Por que Lula ficou com o relógio?
O TCU considerou que Lula pode manter o relógio Cartier por falta de legislação específica que defina quais presentes devem ser considerados personalíssimos e quais devem ser entregues ao patrimônio da União.
O relógio, presenteado a Lula em 2005 pela fabricante francesa Cartier, é feito de ouro branco 18 quilates e prata 750, com uma coroa adornada por uma pedra de safira azul. É uma das peças mais icônicas da marca.
“O princípio da legalidade não pode ser ignorado no caso concreto. No direito sancionatório brasileiro, é claro que não há crime sem uma lei anterior que o defina. Até o momento, não há norma clara no País sobre o recebimento de presentes por presidentes da República”, argumentou o ministro Jorge Oliveira em seu voto.

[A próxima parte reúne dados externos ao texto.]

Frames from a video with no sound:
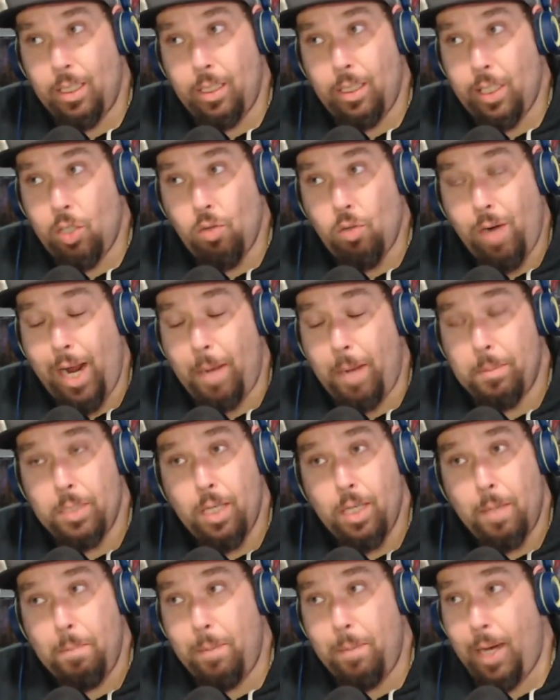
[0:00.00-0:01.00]
grabbed
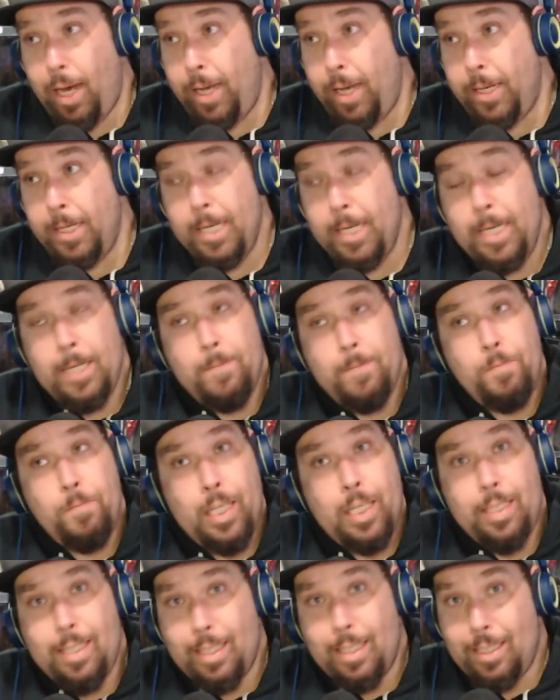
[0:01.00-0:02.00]
up by
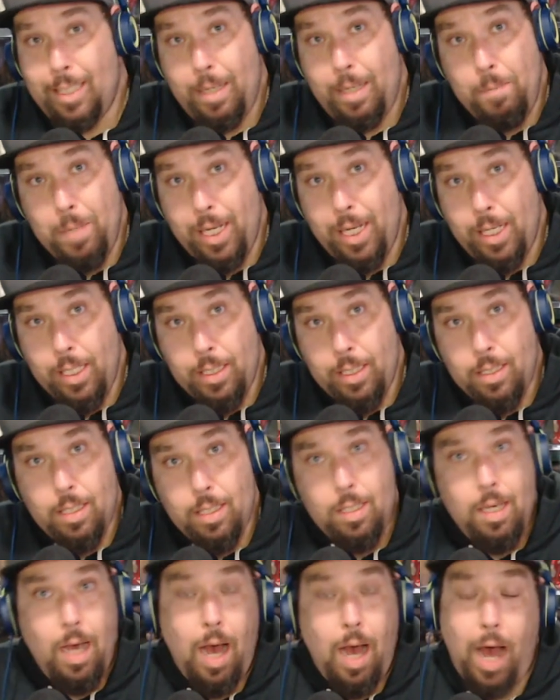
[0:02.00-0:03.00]
60 Minutes,
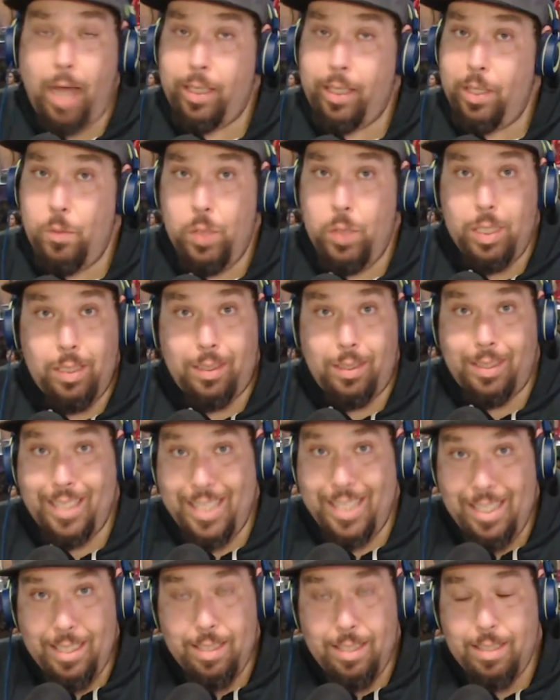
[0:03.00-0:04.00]
Hollywood
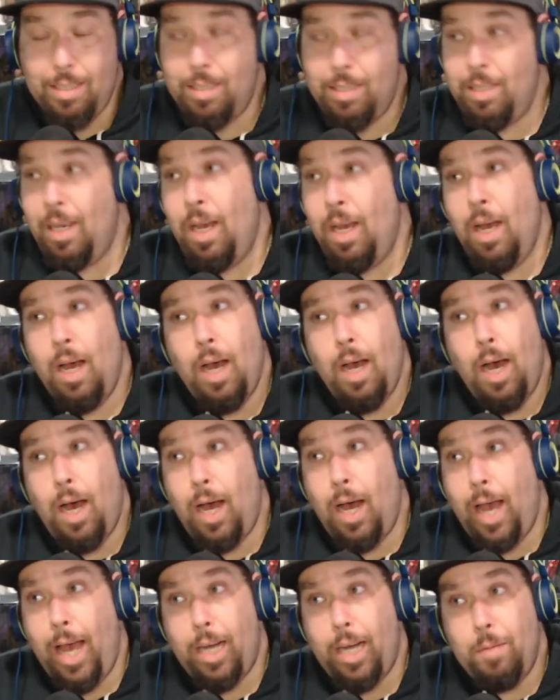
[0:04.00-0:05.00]
elites,
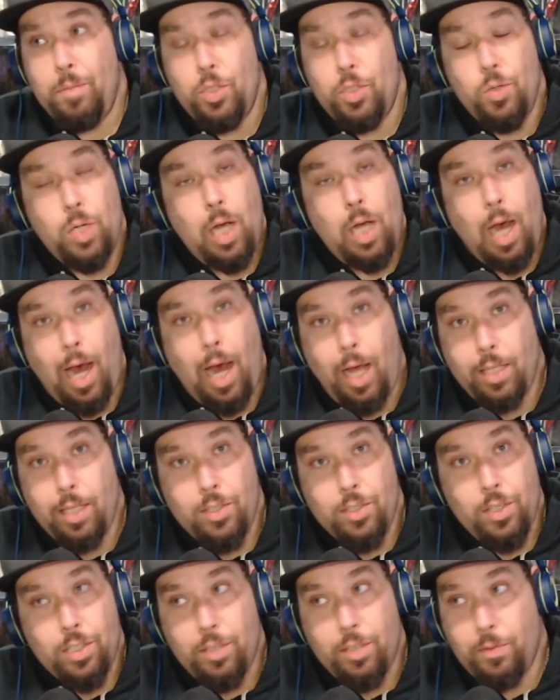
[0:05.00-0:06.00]
had him do
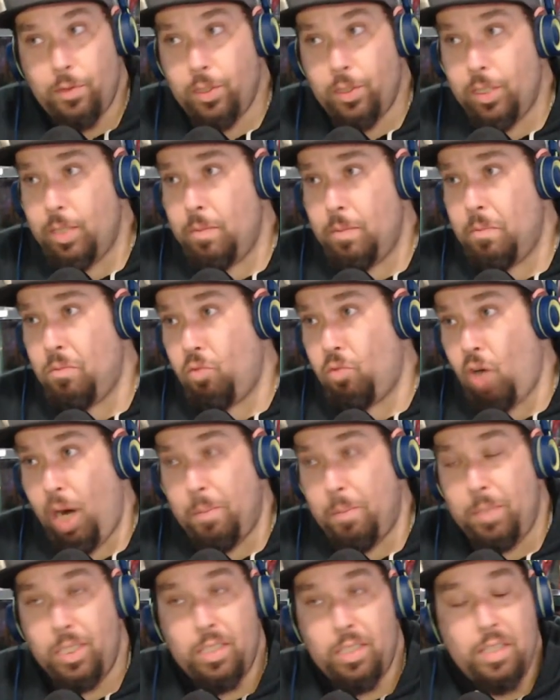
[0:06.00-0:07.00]
concerts for him,
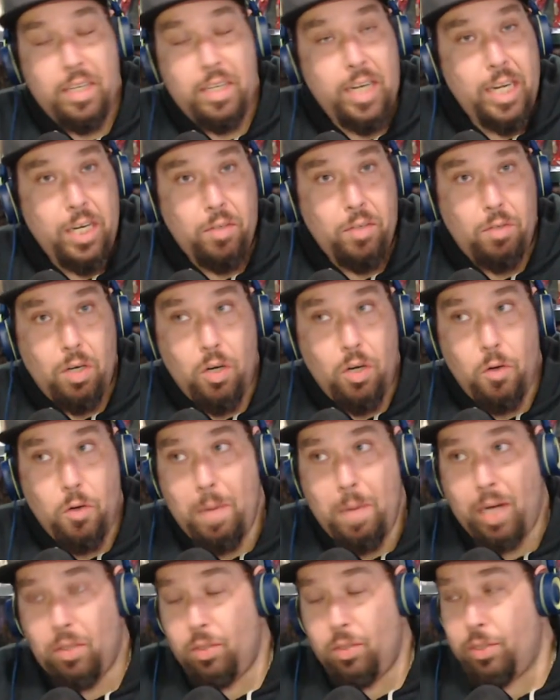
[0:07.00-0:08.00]
Robert De Niro,
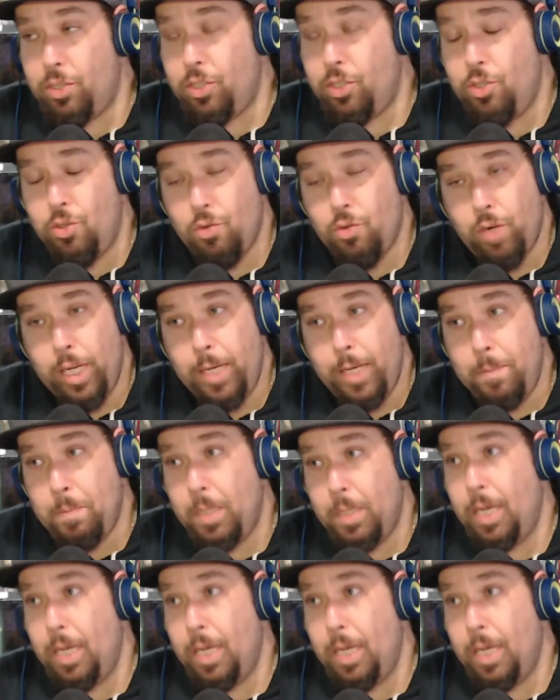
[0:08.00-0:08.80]
Meryl Streep.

Por que Bolsonaro teve que devolver joias?
Em 2016, o TCU decidiu que presentes recebidos em agendas e viagens oficiais deveriam ser incorporados ao patrimônio da União, com exceção dos itens de natureza personalíssima. Na ocasião, o ministro Walton Alencar, relator do processo, destacou que presentes de alto valor comercial deveriam permanecer com a União, mesmo que tivessem caráter personalíssimo.
O TCU citou como exemplos de itens personalíssimos “medalhas personalizadas, bonés, camisetas, gravatas, chinelos e perfumes”.

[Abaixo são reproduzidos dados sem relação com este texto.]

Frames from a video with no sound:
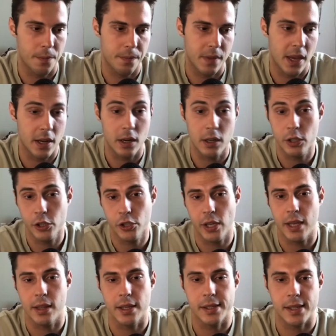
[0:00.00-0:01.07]
And
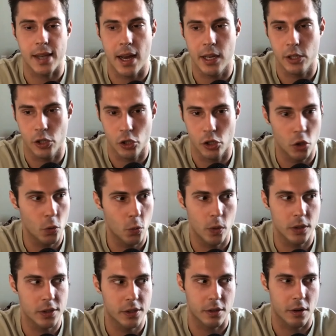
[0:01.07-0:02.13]
understand this, guys, you will
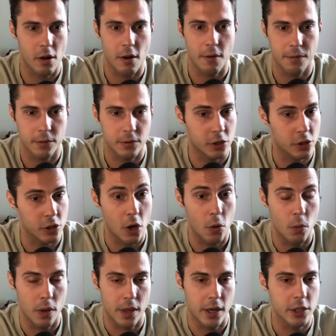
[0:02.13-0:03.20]
start off slow
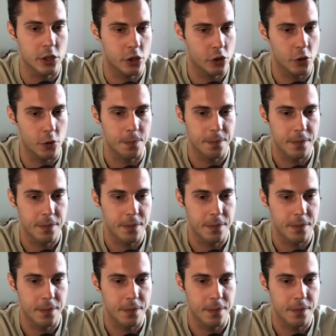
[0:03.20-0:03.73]
with us too.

Apesar desse entendimento, Bolsonaro não informou às autoridades federais sobre as joias recebidas durante seu governo, de 2019 a 2022.
No início do mês passado, Bolsonaro e mais 11 pessoas foram indiciados pela PF por envolvimento em um esquema de venda ilegal das joias. A irregularidade foi revelada em março do ano passado, quando auxiliares do ex-presidente tentaram entrar no Brasil sem declarar itens valiosos ao Fisco.
Após a repercussão, o TCU determinou que Bolsonaro devolvesse as joias, argumentando que não eram “itens personalíssimos” e tinham alto valor comercial, devendo, portanto, ser incorporadas ao patrimônio da União. Com o avanço das investigações da PF, foram descobertos indícios de peculato, lavagem de dinheiro e associação criminosa, crimes pelos quais Bolsonaro pode pegar de 10 a 30 anos de prisão.
Desde a conclusão do inquérito, a defesa de Bolsonaro tem tentado associar o caso das joias ao do relógio Cartier de Lula. Na última sexta-feira, 2, os advogados de Bolsonaro solicitaram à Procuradoria-Geral da República (PGR) o arquivamento do caso das joias no Supremo Tribunal Federal (STF), alegando que a situação dele deveria ser tratada de forma semelhante à de Lula.
Por que o entendimento pode favorecer Bolsonaro?
Com a anulação do acórdão de 2016, Bolsonaro poderá citar a recente decisão do TCU para argumentar que não cometeu ilegalidades ao manter e vender as joias no exterior.
A defesa do ex-presidente poderá sustentar que a própria Corte de Contas, que no ano passado mandou ele devolver as joias, agora reconhece que não há base legal clara para definir quais itens personalíssimos podem ser mantidos pelos presidentes.
“Foi uma decisão acertada, e vamos utilizá-la sim na defesa de Bolsonaro no caso das joias. Não há legislação específica, e o TCU estava legislando, como bem apontou o ministro Jorge Oliveira”, afirmou o advogado Paulo da Cunha Bueno, representante do ex-presidente, em conversa com o Estadão após a sessão do TCU desta quarta-feira.
Qual é a diferença dos dois casos?
Na decisão desta quarta-feira, o TCU determinou que o entendimento de 2016 não é válido e que o Congresso Nacional precisa legislar para definir quais são os itens personalíssimos e qual o limite de valor comercial.
Dessa forma, Lula não tem a obrigação de devolver os presentes que recebeu entre 2003 e 2010, e Bolsonaro pode argumentar que também não tinha obrigação de reincorporar as joias ao patrimônio da União.